A refugee from Philippines said he and many others were made Malaysian citizens without them pursuing it, the royal commission of inquiry (RCI) on Sabah's immigration problem heard today.
Ismail Balaka said he received his identity card three months after a mysterious group visited his settlement in Kinarut to take down their particulars. He could not remember when it happened.
"A group of people came in an unmarked vehicle and gathered everyone at the village hall. It was during day time but I cannot remember the date and year.
"They asked us to fill forms, took our thumbprints and photographs. At that time I did not know what it was for but a friend said it was for identity cards," Ismail said.
Prior to receiving the identity card, he held a settlement card issued by the settlement unit of the Chief Minister's Department.
Ismail acknowledged that he had never had IMM13 (Pas Lawatan Pelarian), green identity card (temporary resident) or red identity card (permanent resident) before obtaining the blue identity card.
The chain is the pathway for a refugee's naturalisation as a Malaysian citizen.

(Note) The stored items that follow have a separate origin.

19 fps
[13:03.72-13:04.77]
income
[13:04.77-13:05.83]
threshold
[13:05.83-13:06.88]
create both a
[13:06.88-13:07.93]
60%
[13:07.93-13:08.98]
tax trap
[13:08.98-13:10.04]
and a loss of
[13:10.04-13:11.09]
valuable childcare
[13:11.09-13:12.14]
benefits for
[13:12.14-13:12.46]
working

Ismail arrived in Sabah on a fishing boat 1975 from Pulau Ubian, Philippines, fleeing the civil conflict there.
'Registered as voter'
Subsequently, the witness said, he registered as a voter and voted for the first time under the rule of then Chief Minister Harris Salleh, which was between 1976 and 1985. Since then, he has voted in five elections.
Ismail was one of seven refugees called to testify before the RCI today. Several of the refugees still hold red identity cards and IMM13 documents, but a handful who arrived in Sabah in the 1970s already have blue identity cards.

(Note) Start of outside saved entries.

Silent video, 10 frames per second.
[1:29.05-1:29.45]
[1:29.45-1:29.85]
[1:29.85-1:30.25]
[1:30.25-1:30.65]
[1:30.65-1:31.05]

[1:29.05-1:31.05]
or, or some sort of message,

Another refugee with a blue identity card is Hatta Ghani, who arrived from the Philippines in 1976, by boat with more than 50 others.
Hatta followed the necessary procedures and eventually got his blue identity card 12 years later.

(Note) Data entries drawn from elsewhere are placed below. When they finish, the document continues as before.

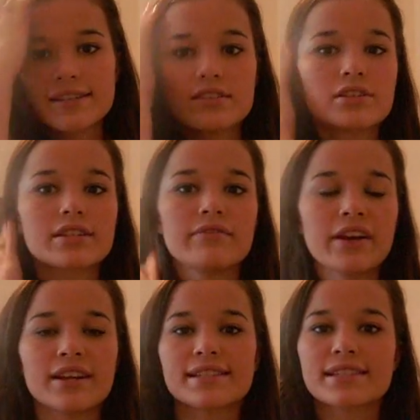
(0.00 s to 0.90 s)
This is just a
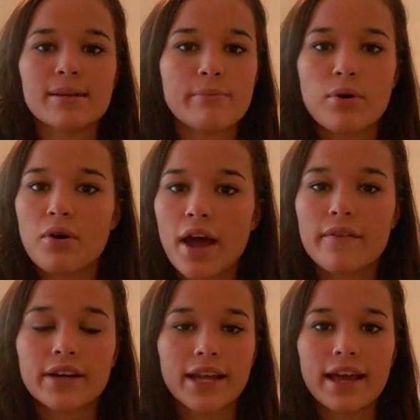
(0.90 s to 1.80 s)
very simple,
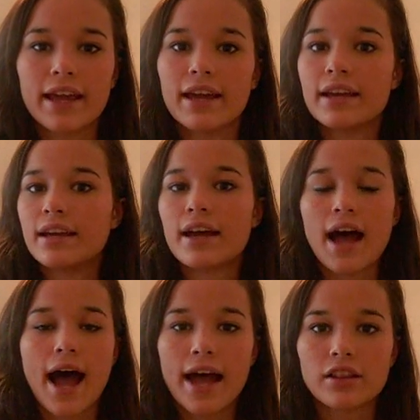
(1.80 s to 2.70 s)
everyday
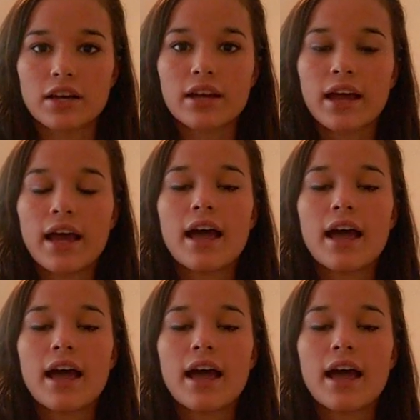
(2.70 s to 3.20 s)
eye look.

After, that, he too immediately registered as a voter.
"No one registered for me, I went to apply on my own," he said.
'Some are in the army'
One refugee from the same village, Abdul Ayung, who entered Sabah in 1980 and still relies on the IMM13 document, said a number of those who already have blue identity cards have joined the civil service to become teachers, and some even join the army.
Another person who testified today was United Nations High Commission for Refugees (UNHCR) representative Paul Allen Vernon, who explained the body's cooperation with the Sabah government in settling Filipino refugees in the state between 1977 to 1987.
Quoting records, Vernon estimated that more than 60,000 refugees were settled in the state during that period.
He said it was important that the government provided the refugees with some form of documentation or a path a citizenship, as those without them were likely to have a worst prospect, on top of the problems the next generation would face.
"The Filipino Muslim population has been here for 28 to 34 years and their links with Mindanao are weak at best. It will be logical for them to have some kind of integration that is consistent with the immigration laws.
"If the children do not have documentation, they cannot go to school. Ten years down the line, we see a serious risk to the children, for if they do not get primary education, it will be hard to fix that.
"If they enter school only when they are 15 or 16, it will be difficult to acquire literacy, the consequences are serious," Vernon said.
A total of 24 witnesses took the stand during the fourth day of the inquiry today.